Invasive breast cancer incidence by baseline characteristics and study group. Hazard ratios (combined hormone therapy vs. placebo) are from a Cox regression models stratified by age and randomization assignment in the dietary modification (DM) trial. For subgroup analyses, HR are allowed to vary by subgroup, and Cox regression models are stratified by age, randomization assignment in the WHI Dietary Modification trial, and subgroup.
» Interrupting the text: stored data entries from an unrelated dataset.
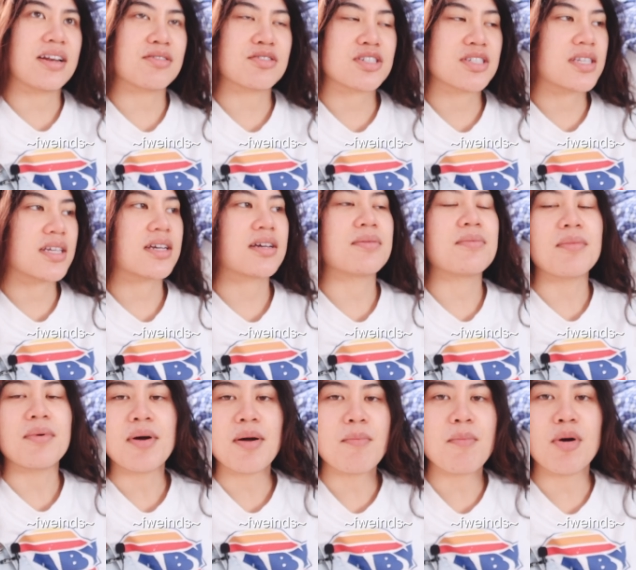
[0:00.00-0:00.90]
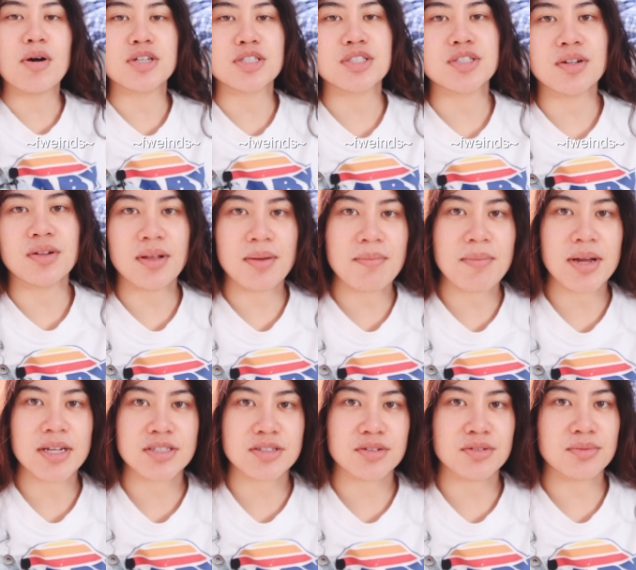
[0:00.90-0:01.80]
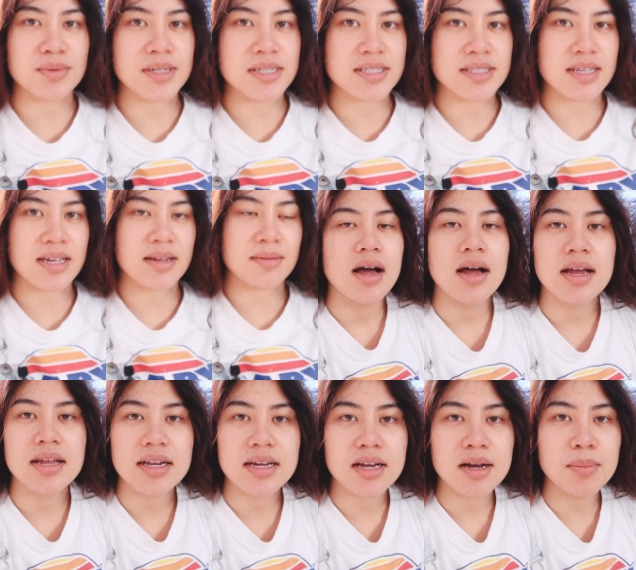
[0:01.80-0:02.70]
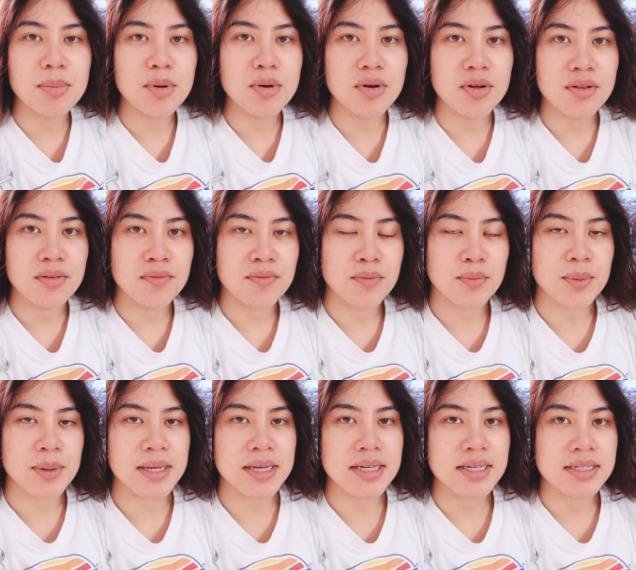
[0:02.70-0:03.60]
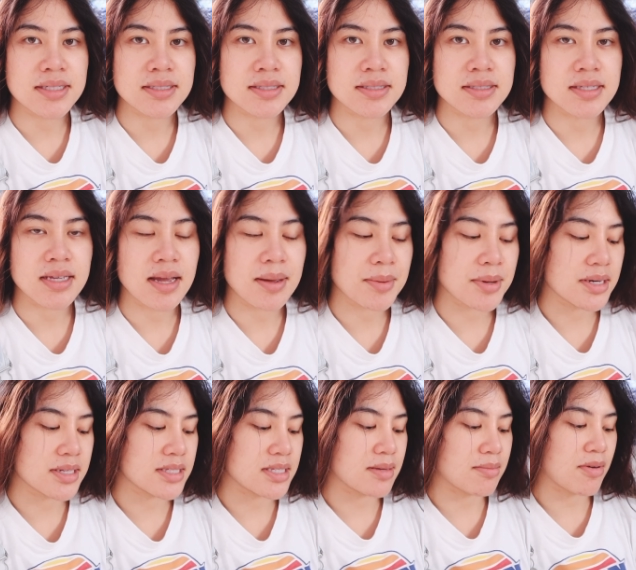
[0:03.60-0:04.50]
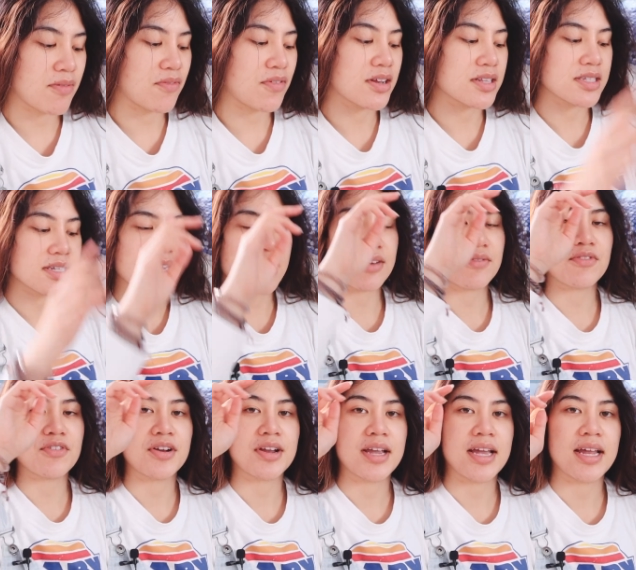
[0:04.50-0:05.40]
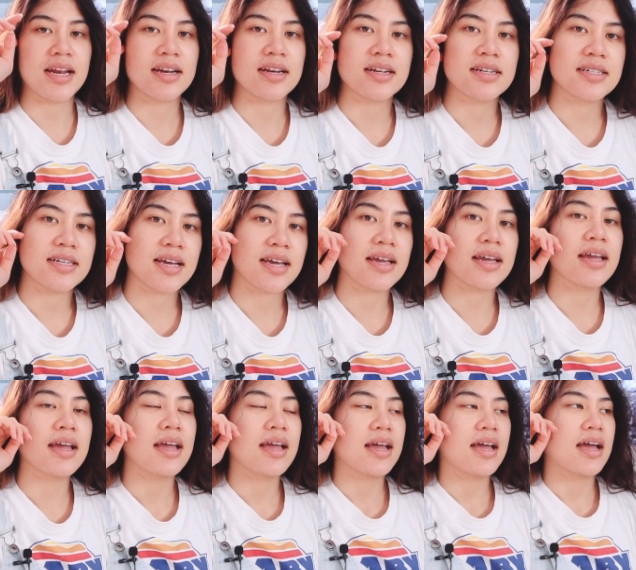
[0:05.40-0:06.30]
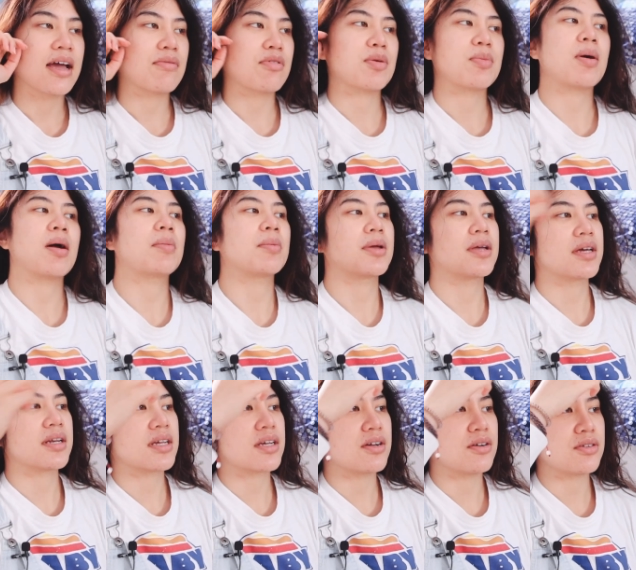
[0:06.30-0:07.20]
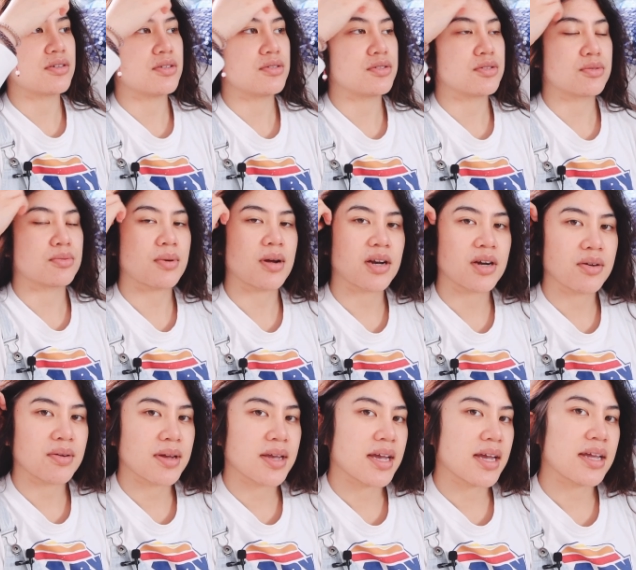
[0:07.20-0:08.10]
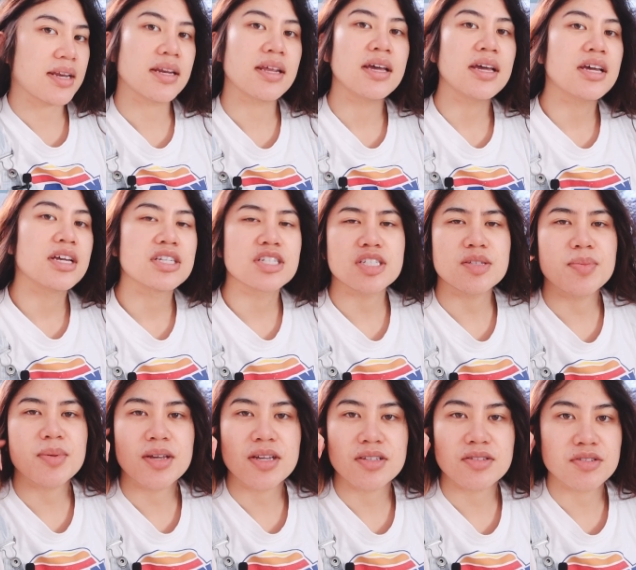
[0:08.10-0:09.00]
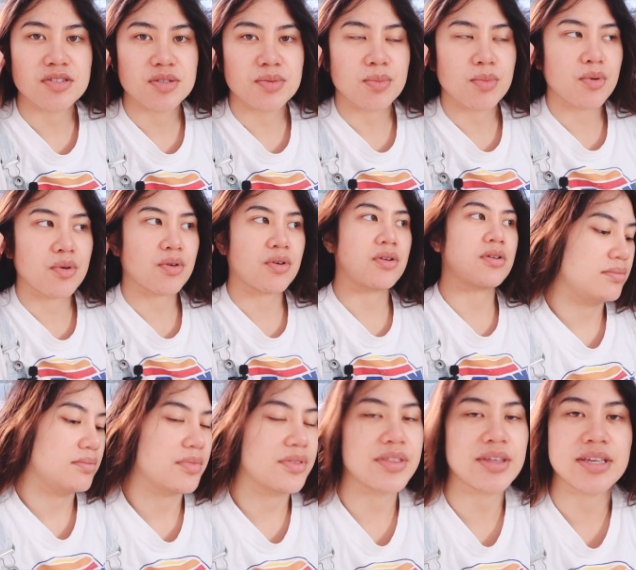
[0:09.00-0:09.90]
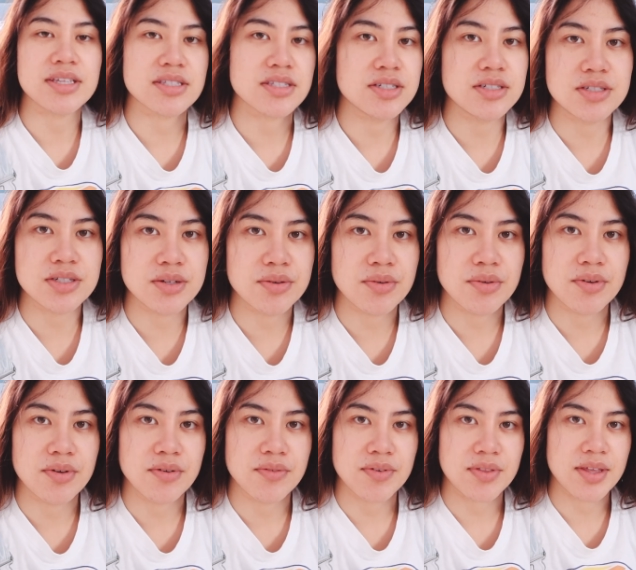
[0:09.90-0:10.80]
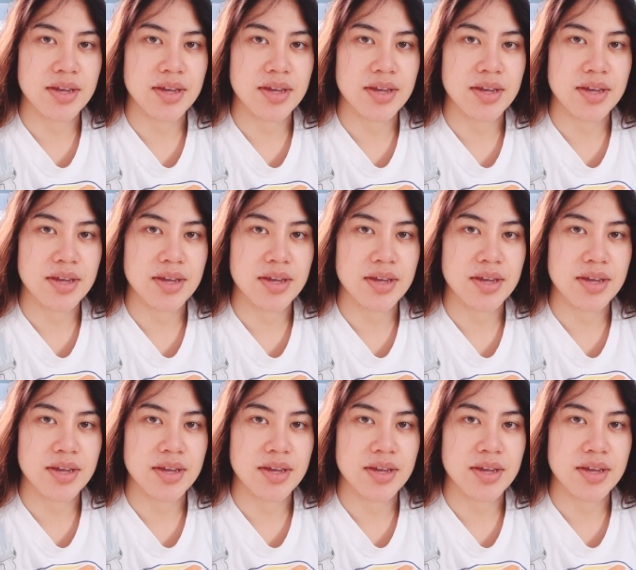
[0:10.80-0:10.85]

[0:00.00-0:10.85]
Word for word: it was just like an emotional and mental reset. In a couple of weeks, I'm gonna see my friends again for Canada Day, and we're probably gonna go to Toronto again just because there's more things to do over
P-values are from Cox regression models for a 1-df test for trend. “Current use” refers to those reporting combined hormone therapy use at time of initial evaluation. A 3 month “wash out” was required before study entry. The time from menopause variable defined as the interval from the onset of menopause until first menopausal hormone therapy use or first study medication use (combined hormone therapy or placebo).

Figure 4

Deaths after breast cancer in the WHI clinical trial. Kaplan Meier cumulative hazard curves for: A) deaths directly attributed to breast cancer by study group and time since randomization and B) deaths from all causes following a breast cancer diagnosis, by study group and time in the trial. Hazard ratios (HRs), 95% confidence intervals (CI) and P values are from Cox regression models, stratified by age (5 year intervals) and randomization assignment in the WHI Dietary Modification trial. Quintiles for duration of study intervention (elapsed time from randomization, until the intervention stopped on July 8, 2002) are indicated by the progressive shaded regions. For example, 80%, 60%, 40% and 20% of participants were in the intervention for at least 4.6 years, 5.2 years, 5.8 years and 6.7 years, respectively. All women stopped the intervention by 8.6 years.